By Lukas Annen, Manager Audit Financial Services, KPMG.

The Evolving banking regulation report has been developed and published by KPMG’s network of regulatory experts in December 2011 and insights were based on discussions with our firm’s clients, our professionals’ assessment of key regulatory developments and through our links with policy bodies. The purpose of this article is to provide a summary of the key messages highlighted in the evolving banking regulation report and hereby focusing on the global regulatory developments. The full report entails much more information on specific regional perspectives which will not be covered by this article in detail.

The report focused on two main areas – the implementation of various reforms across regions and countries, and the “second wave” of regulatory reform, which at the global level has concentrated primarily on systemic risk and on systemically important banks (SIBs). These banks will be subject to a range of measures to make them both safer and easier to wind-down in a crisis – capital surcharges, holding bail-in debt and recovery and resolution planning.

Major implications of Regulatory Reform
There are many issues stemming from the contagious debt crisis and the avalanche of regulatory reform but two implications, in particular, are most critical:

1. Structural Reform and New Business Models
Banks face a pressing need to reassess the viability of their current strategies and business models in response to an immense number of regulatory pressures. Some of the regulatory and related reform initiatives – capital, liquidity, recovery plans, bail-in debt, consumer protection, reporting, taxes and levies – will have an unprecedented impact on the costs of banking activities. Overall, these costs will be huge and will force many banks to scale back some of their activities while seeking opportunities to maintain or expand other activities through aggressive cost-reduction, deleveraging and restructuring.

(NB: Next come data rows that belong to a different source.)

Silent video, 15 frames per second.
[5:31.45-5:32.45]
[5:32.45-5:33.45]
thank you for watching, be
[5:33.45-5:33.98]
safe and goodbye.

As a result, banks are already implementing or considering various changes to their strategies and business models, including:
- Becoming smaller and safer, with lower but less volatile profits
- Defining a narrower set of core activities, becoming more specialized, and exiting from non-core activities
- Moving away from universal and full service banking
- Adopting a “utilities” model of focusing narrowly on the traditional core banking activities of deposit taking, retail and corporate lending, and payment system services
- Increasing market share in chosen core activities, through consolidation, mergers and acquisitions, to boost margins from economies of scale and market power
- Retrenchment from international and cross-border activities
- Geographic focus on a small number of high growth markets

As part of the requirement to enhance capital, some banks will consider the use of “bail in” debt. Bail-in debt automatically converts to common equity when a bank’s capital levels dip below a prescribed amount or when a bank becomes “non-viable”.

2. The Cost of Reform and its Impact on Growth
Historic bank returns RoE have dropped dramatically not inspiring investors. Coupled with downgrades for some of the largest banks and the pressure to cover the cost of capital it is appropriate to consider whether we are at the point at which the costs of reform exceed the benefits and are contributing to unnecessarily slow economic growth.

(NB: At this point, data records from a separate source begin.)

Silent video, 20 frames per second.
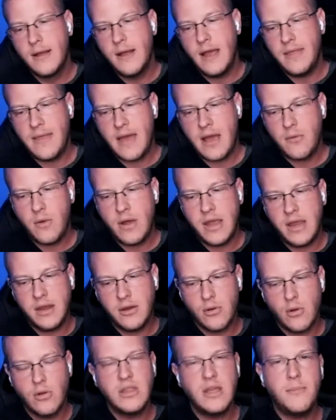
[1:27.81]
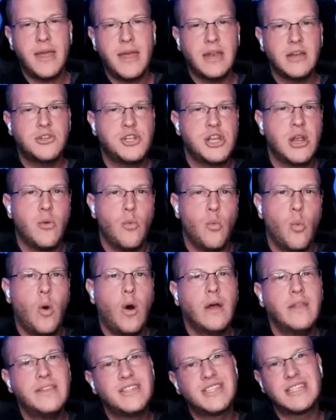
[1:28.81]
And that way, you're only managing
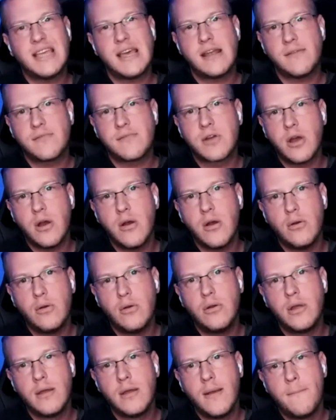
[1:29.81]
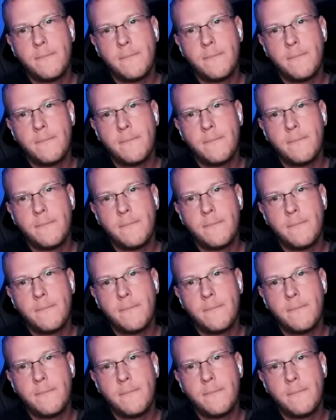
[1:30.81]
one set of code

In October 2011 the Financial Stability Board (“FSB”) and the Basel Committee on Banking Supervision (“BCBS”) published their latest estimates of the impact, extending this to cover the BCBS proposals on a capital surcharge for Global Systemically Important Banks (“G-SIBs”). The key element of their approach is that for a one percentage point increase in banks’ capital ratios, lending spreads increase by 16 basis points and real GDP falls over eight years to 0.17% below its baseline level before rising back to baseline. At the end of 2009 banks’ average core tier one ratios were 5.7%, compared with the Basel 3 minimum of 7%. Therefore, the cost of moving up to 7% over the Basel 3 transition period would be a 0.23% fall in real GDP (1.3x0.17%). Any estimates have to take a view on what will happen to the cost of banks’ capital and long-term funding (extent to which higher costs of capital and funding are passed on to borrowers through higher lending spreads).

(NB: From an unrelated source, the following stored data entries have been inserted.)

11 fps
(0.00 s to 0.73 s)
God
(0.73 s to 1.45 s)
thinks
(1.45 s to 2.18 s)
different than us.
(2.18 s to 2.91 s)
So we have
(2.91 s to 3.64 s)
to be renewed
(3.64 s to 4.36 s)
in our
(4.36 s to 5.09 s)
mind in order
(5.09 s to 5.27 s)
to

Key Policies Driving Reform
There are a number of key drivers, common across the three regions that will influence the strategy, business models, size, shape, structure and cost to banks over the next few years:

1. Systemic Risk, Recovery and Resolution Planning

Systemic Risk
Although dominated by the Eurozone problems, the G20 summit in October 2011 demonstrated the determination of the authorities to press ahead with a second wave of major regulatory reforms, building on the tougher capital and liquidity standards already agreed in the Basel 3 package (first wave). The G20 agreed on a package of measures for Global Systemically Important Financial Institutions (G-SIFIs), including capital surcharges on global systemically important banks (G-SIBs); a requirement for G-SIFIs to have credible recovery plans and for the authorities to be able to develop effective resolution plans for these institutions; and more effective supervision of SIFIs. G-SIBS will be required to hold a capital surcharge of between 1 and 2.5 percentage points on their core tier one capital ratios, with an additional one percentage point surcharge held in reserve in case a global bank becomes even more systemically important.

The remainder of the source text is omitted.